What is the purpose of criterion::BatchSize for controlling iteration counts in memory-intensive benchmarks?

BatchSize controls how many times the benchmarked routine runs per iteration of the measurement loop. Criterion uses this to balance statistical reliability against measurement overhead: too few iterations per sample produces noisy data, while too many can obscure fine-grained performance differences. For memory-intensive benchmarks, proper BatchSize configuration becomes critical because the benchmark harness's overhead must not dominate the measured time, and memory allocation patterns can distort timing if iterations reset state between calls. The BatchSize::Small and BatchSize::Large variants provide hints to Criterion's heuristics, while BatchSize::PerIteration enables per-iteration setup for operations requiring fresh input state.

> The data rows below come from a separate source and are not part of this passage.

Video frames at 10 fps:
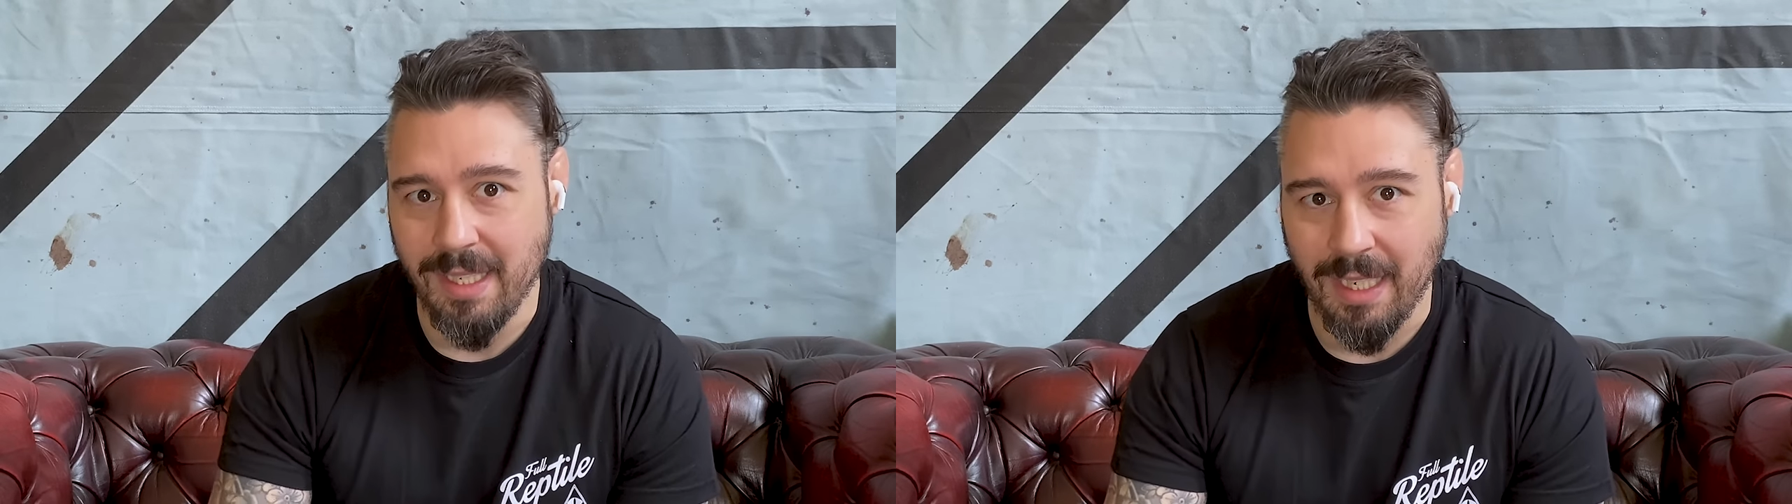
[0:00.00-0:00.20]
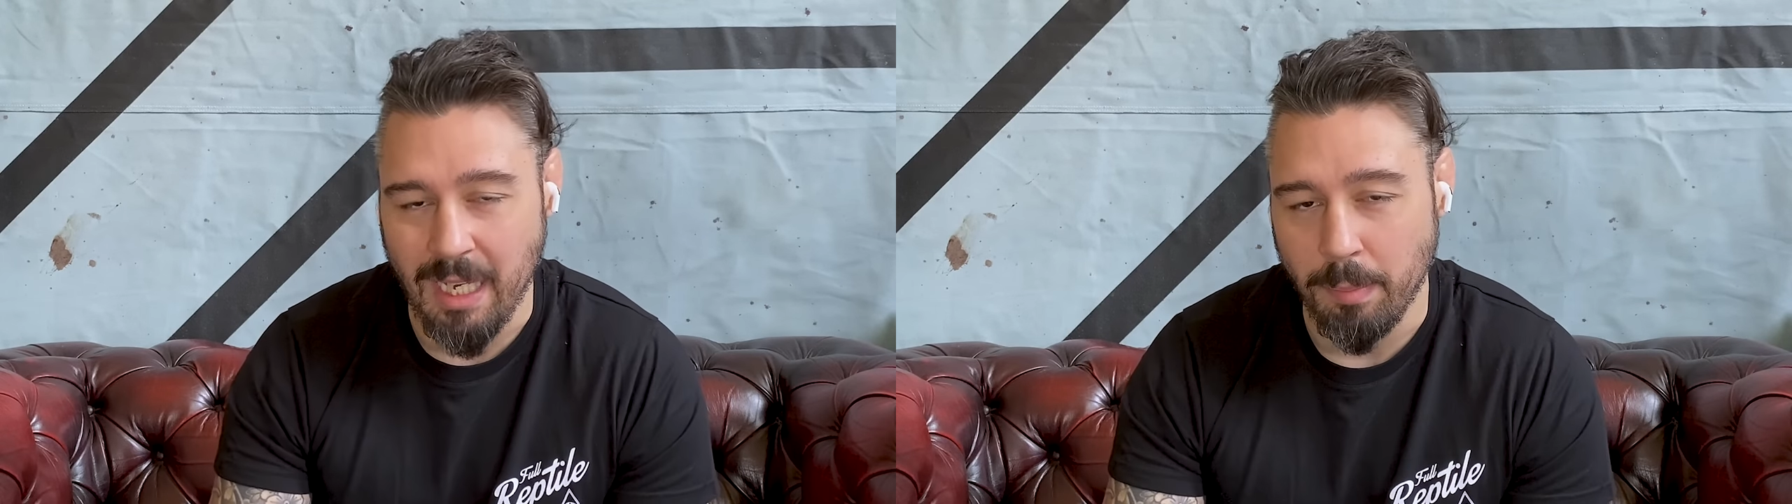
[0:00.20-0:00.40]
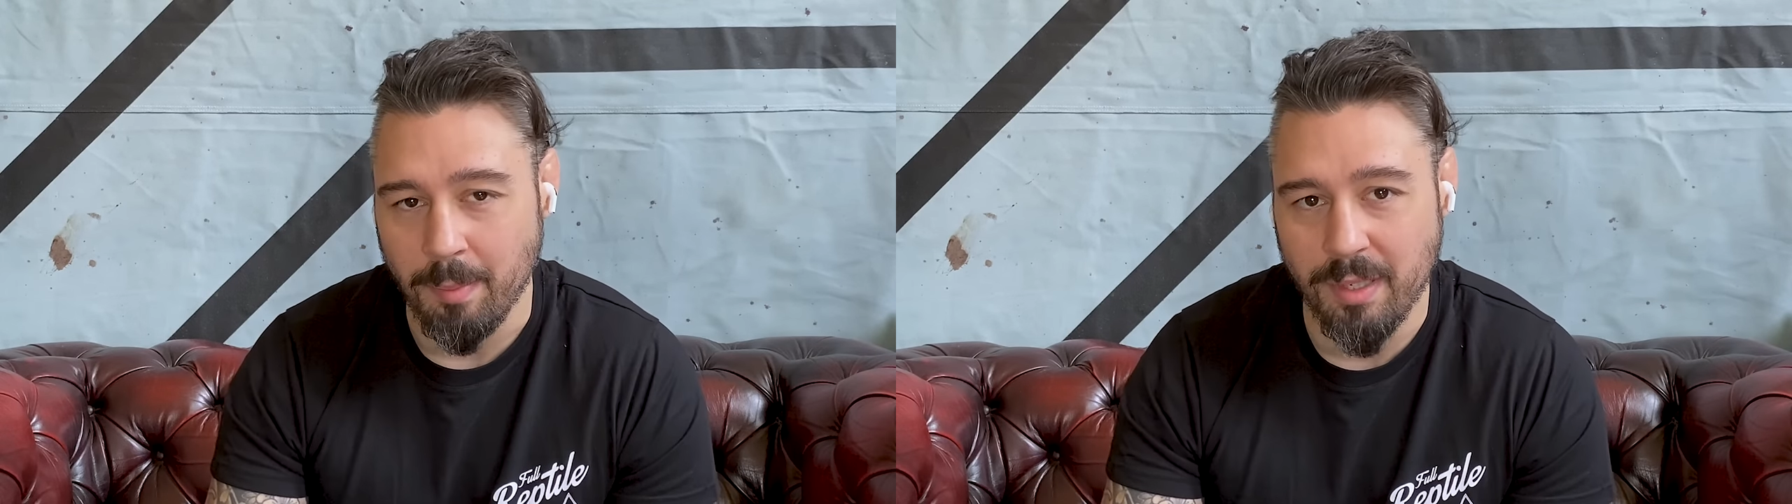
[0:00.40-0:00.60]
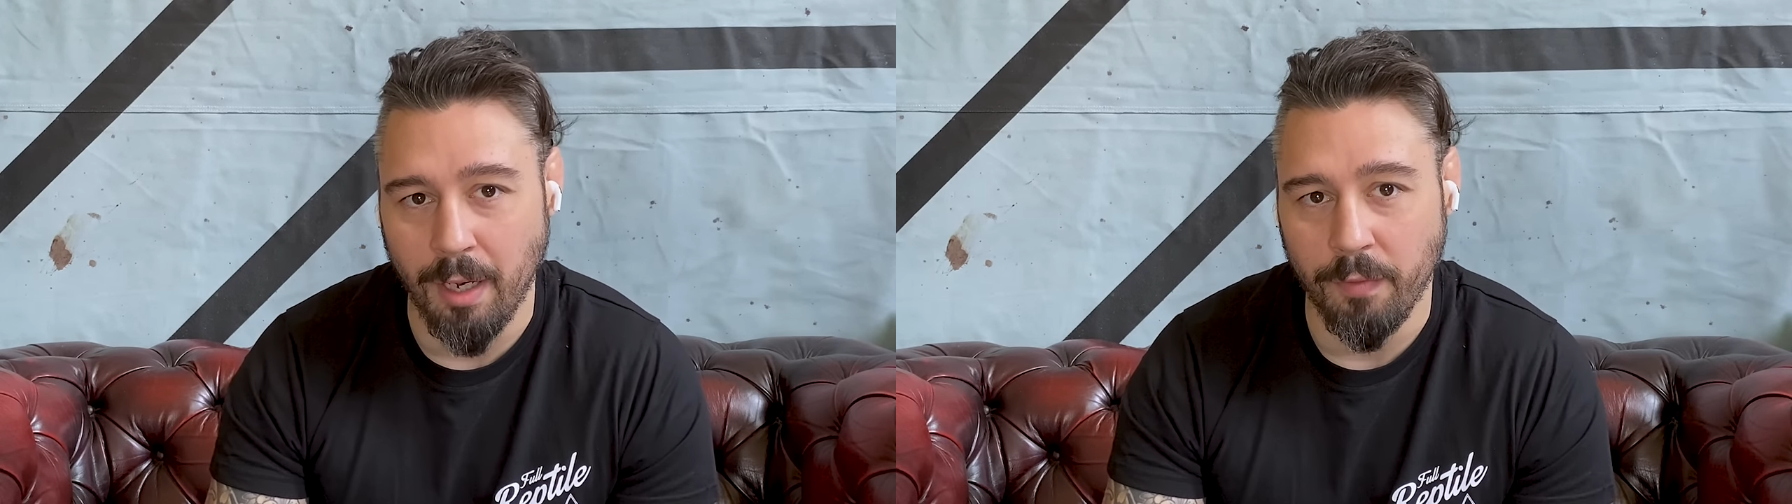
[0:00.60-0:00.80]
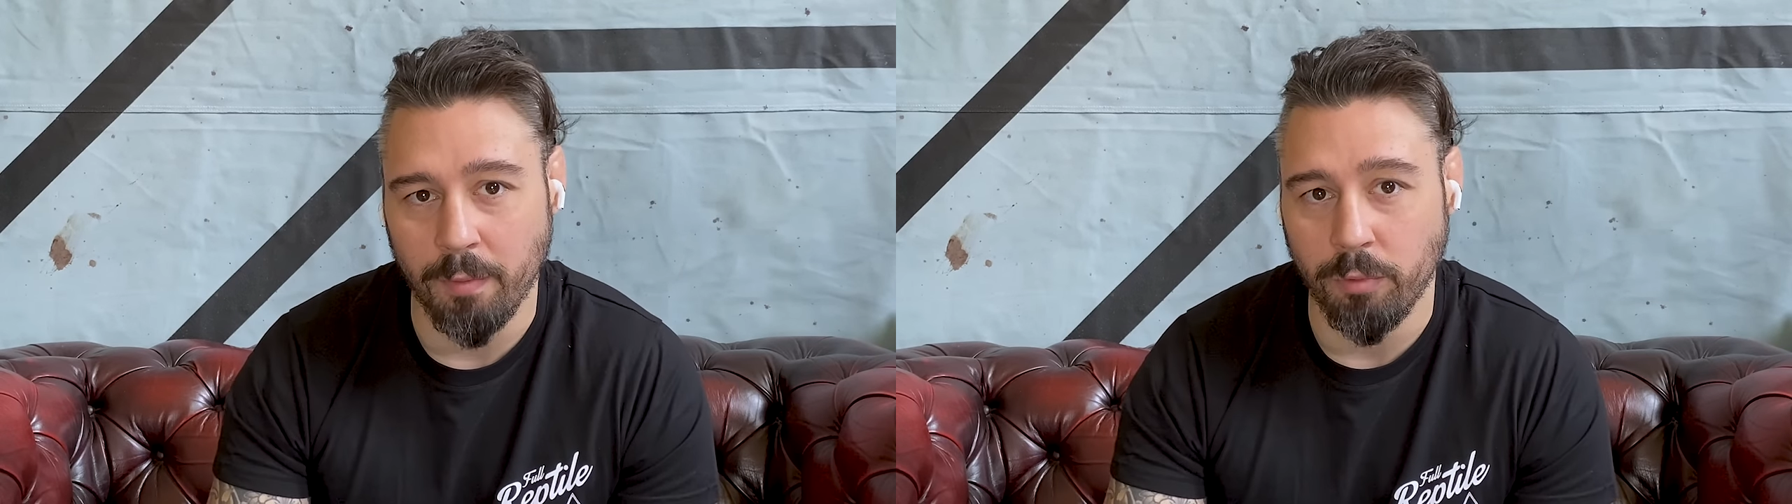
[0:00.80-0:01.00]
to keep
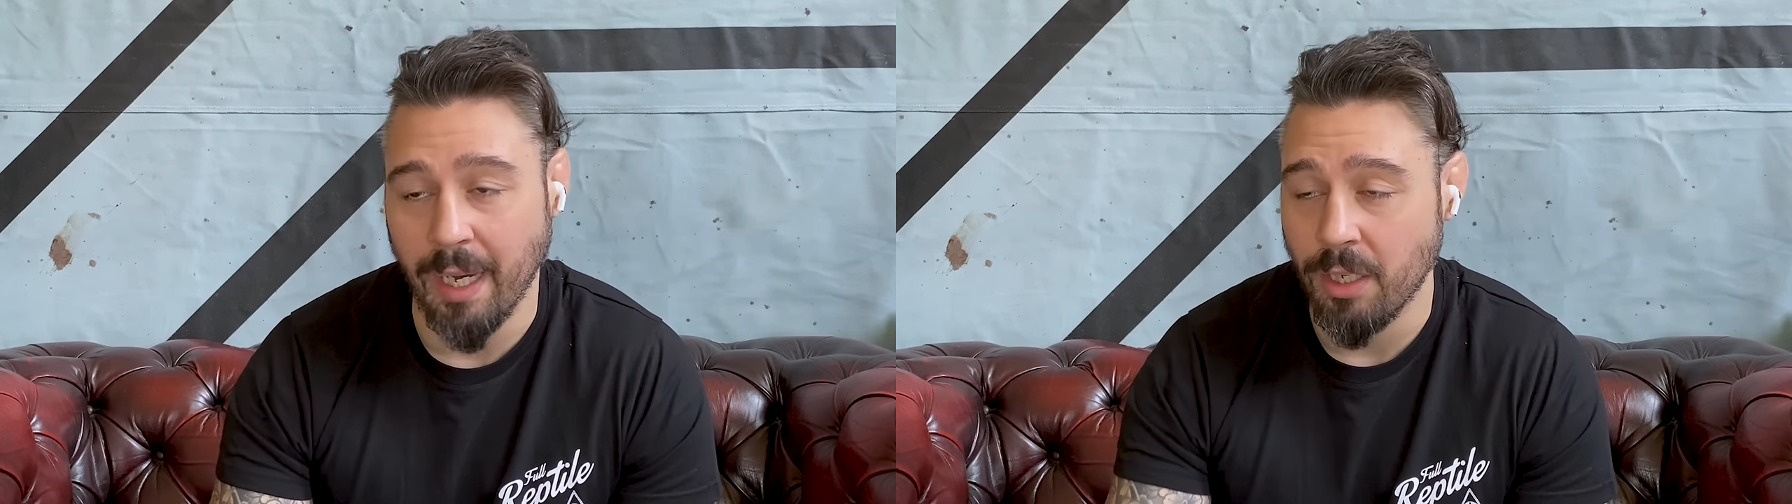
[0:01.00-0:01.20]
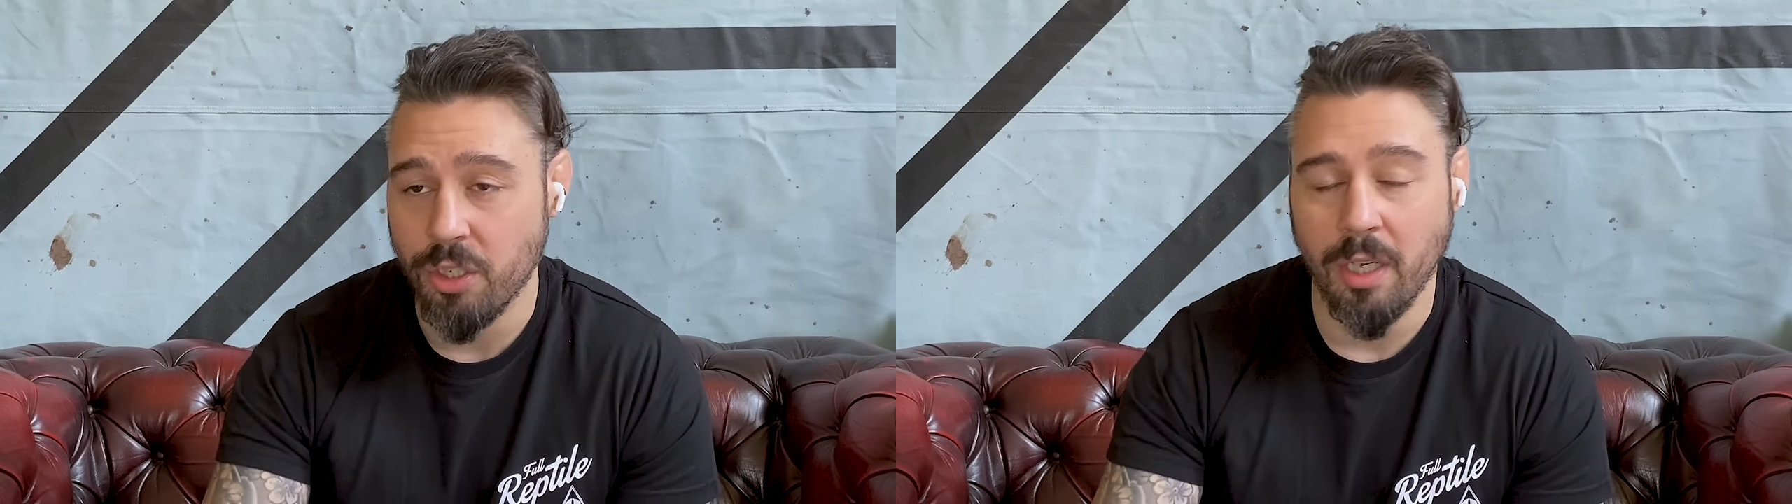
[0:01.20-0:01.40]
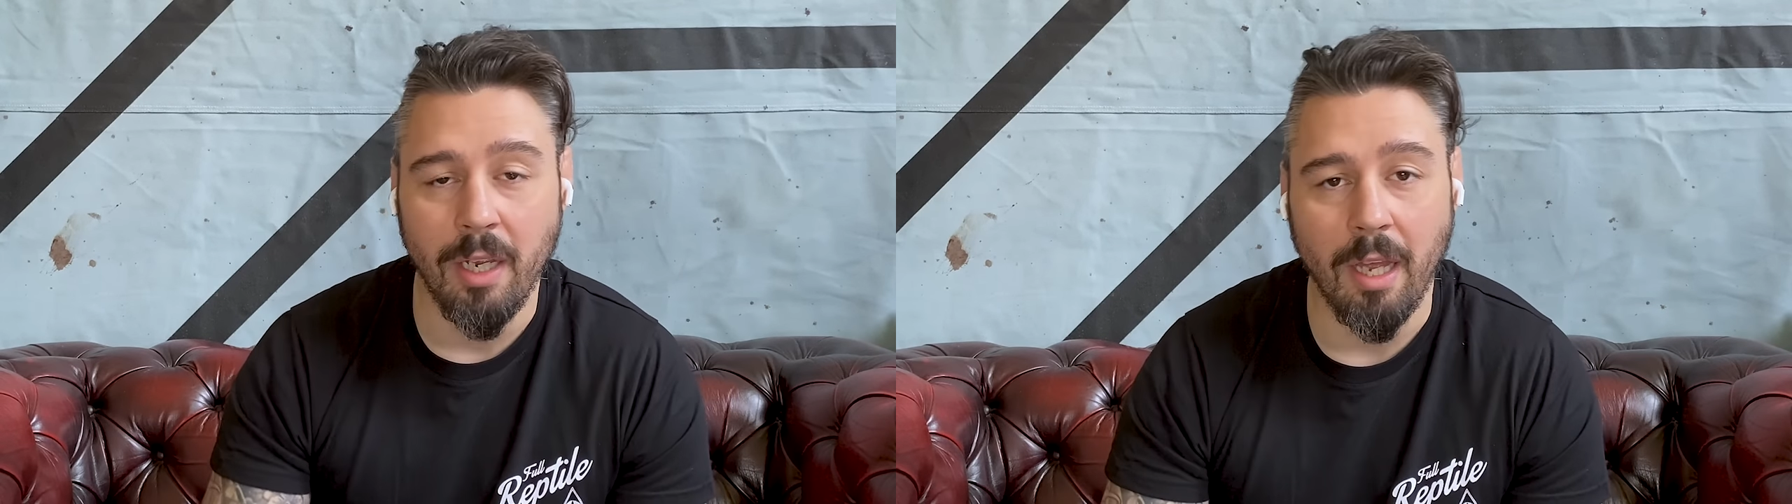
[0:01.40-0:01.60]
himself in range,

The Benchmark Loop Structure

use criterion::{black_box, criterion_group, criterion_main, Criterion, BatchSize};
 
fn benchmark_example(c: &mut Criterion) {
    c.bench_function("example", |b| {
        // The bench function runs this setup once
        let data = vec![0u8; 1_000_000];  // 1MB of data
        
        b.iter(|| {
            // This closure runs multiple times
            // How many times? That's what BatchSize controls
            let result = process_data(&data);
            black_box(result);
        });
    });
}
 
fn process_data(data: &[u8]) -> usize {
    data.len()
}
 
criterion_group!(benches, benchmark_example);
criterion_main!(benches);

Criterion runs the measured routine many times per iteration, then takes many iterations to build statistical confidence.

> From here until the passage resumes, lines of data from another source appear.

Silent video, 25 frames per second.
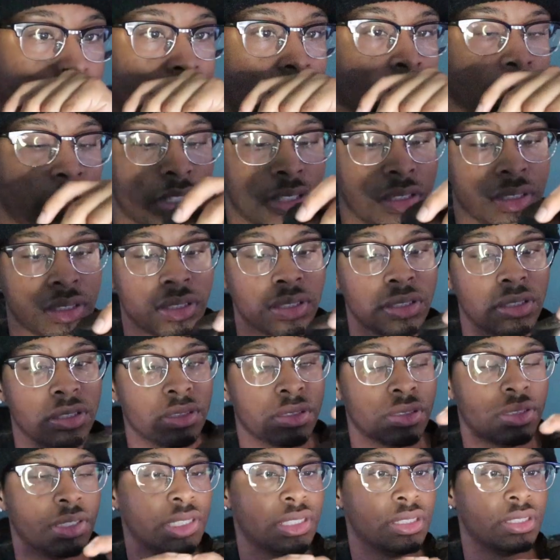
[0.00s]
is crazy.
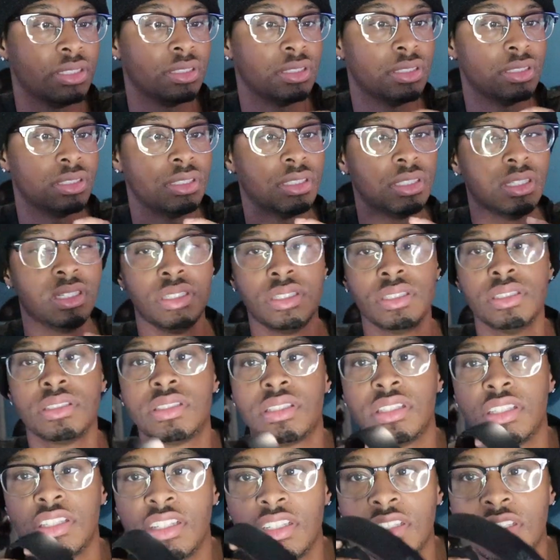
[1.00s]
This
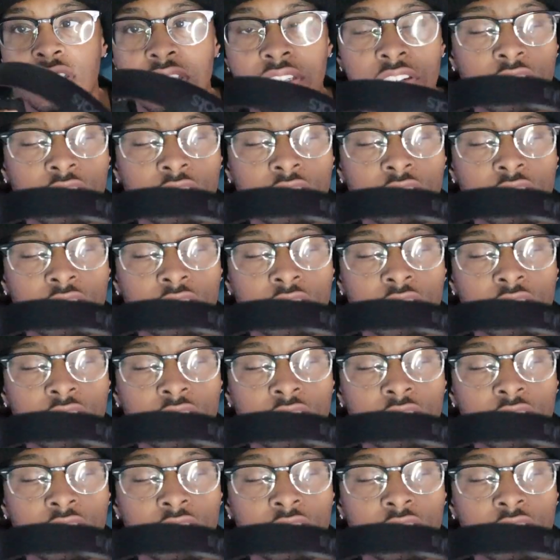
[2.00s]
is literally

Default Iteration Behavior

use criterion::{black_box, criterion_group, criterion_main, Criterion};
 
fn benchmark_default(c: &mut Criterion) {
    c.bench_function("default_iterations", |b| {
        let data = vec![0u8; 1000];
        
        b.iter(|| {
            // Criterion automatically determines iteration count
            // It tries to run enough iterations to get reliable timing
            // But has no idea about your memory requirements
            process(&data)
        });
    });
}
 
fn process(data: &[u8]) -> usize {
    data.iter().sum::<u8>() as usize
}
 
criterion_group!(benches, benchmark_default);
criterion_main!(benches);

By default, Criterion uses heuristics based on measured time to determine iteration counts.

Why BatchSize Matters for Memory-Intensive Operations

use criterion::{black_box, criterion_group, criterion_main, Criterion, BatchSize};
 
fn benchmark_memory_intensive(c: &mut Criterion) {
    // Problem: Memory-intensive operations have special considerations
    
    c.bench_function("large_allocation", |b| {
        b.iter(|| {
            // Each iteration allocates 100MB
            let large: Vec<u8> = vec
![0u8; 100_000_000];
            black_box(large)
        });
    });
    
    // Issues with default behavior:
    // 1. Criterion may run too many iterations, exhausting memory
    // 2. Memory allocation overhead may dominate the timing
    // 3. GC/memory pressure affects subsequent iterations
    
    // BatchSize helps control this
}
 
criterion_group!(benches, benchmark_memory_intensive);
criterion_main!(benches);

Memory-intensive benchmarks need careful iteration control to avoid resource exhaustion and measurement distortion.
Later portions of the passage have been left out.